WHAT THE EXERCISE ASKS: Set down each entry exactly; omit images.

*** Opening RECORDED DATA ***

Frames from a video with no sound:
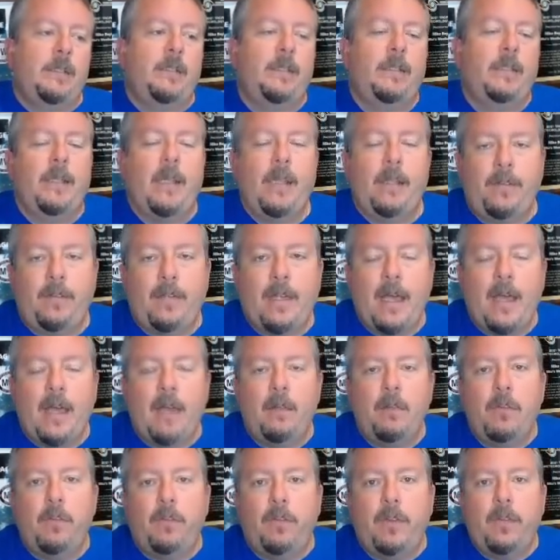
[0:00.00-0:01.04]
that's kind
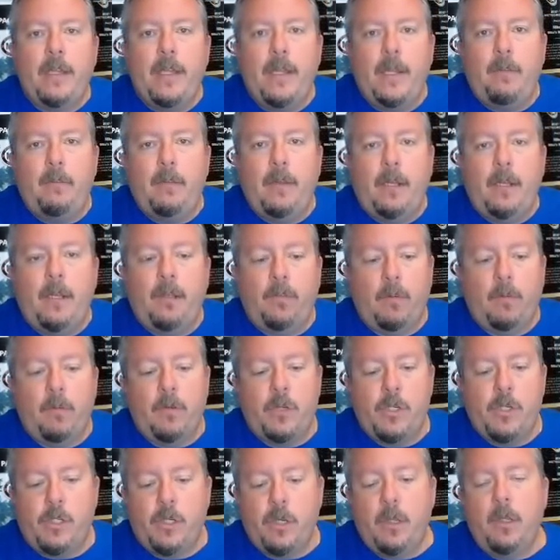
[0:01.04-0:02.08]
of misleading, because I want
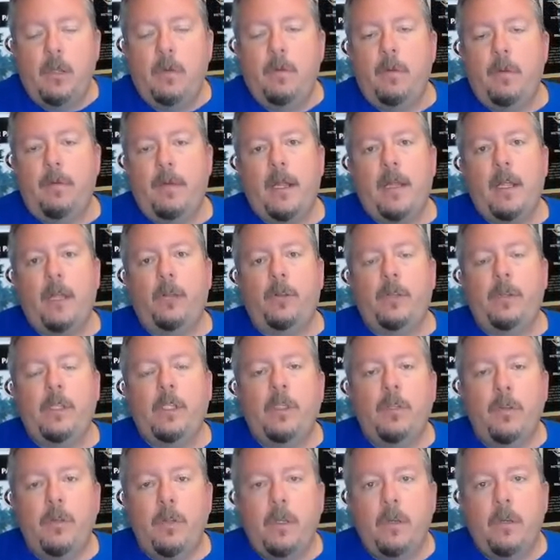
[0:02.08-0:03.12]
to show you, we've had El
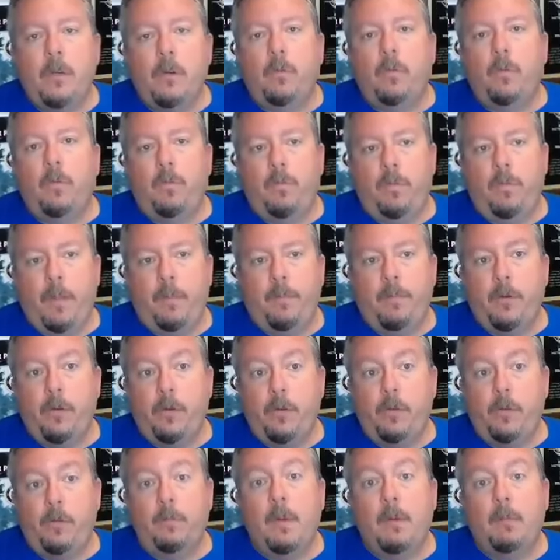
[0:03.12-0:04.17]
Nino years that
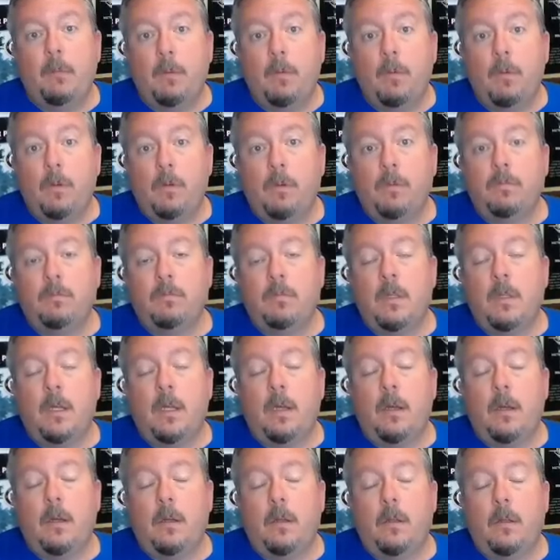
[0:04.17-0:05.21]
produce memorable
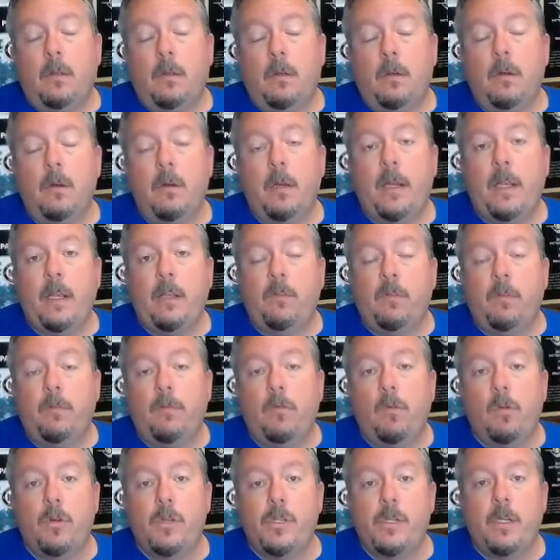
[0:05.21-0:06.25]
hurricanes,
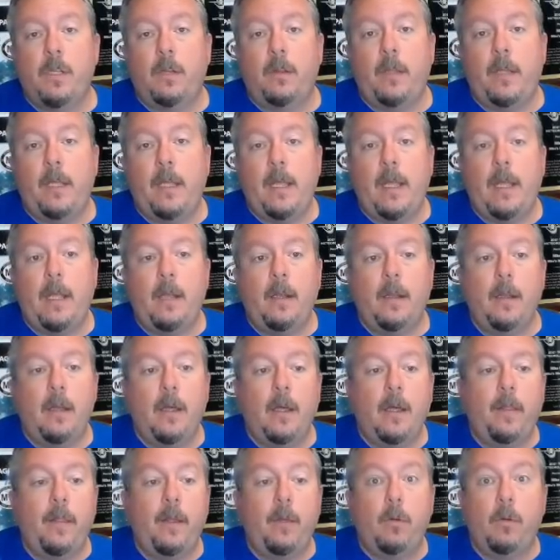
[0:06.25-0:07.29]
unfortunately, and
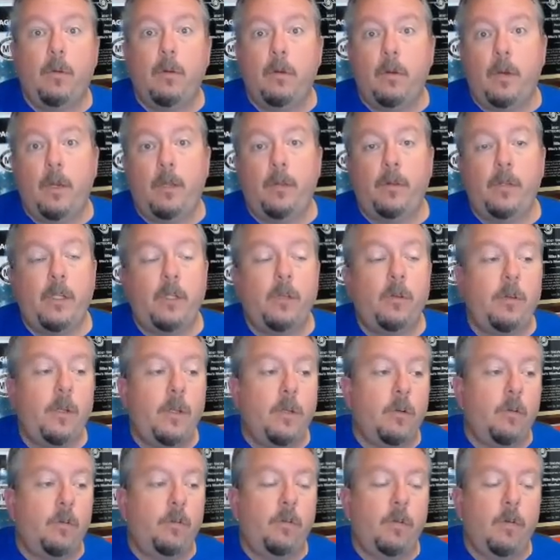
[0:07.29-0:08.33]
they were during El Nino
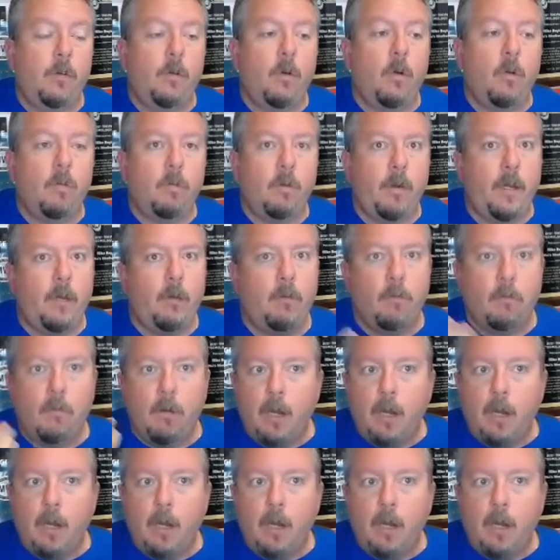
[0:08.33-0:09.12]
years. So don't get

*** Closing RECORDED DATA ***

EXERCISE RESPONSE:
Frames from a video with no sound:
[0:00.00-0:01.04]
that's kind
[0:01.04-0:02.08]
of misleading, because I want
[0:02.08-0:03.12]
to show you, we've had El
[0:03.12-0:04.17]
Nino years that
[0:04.17-0:05.21]
produce memorable
[0:05.21-0:06.25]
hurricanes,
[0:06.25-0:07.29]
unfortunately, and
[0:07.29-0:08.33]
they were during El Nino
[0:08.33-0:09.12]
years. So don't get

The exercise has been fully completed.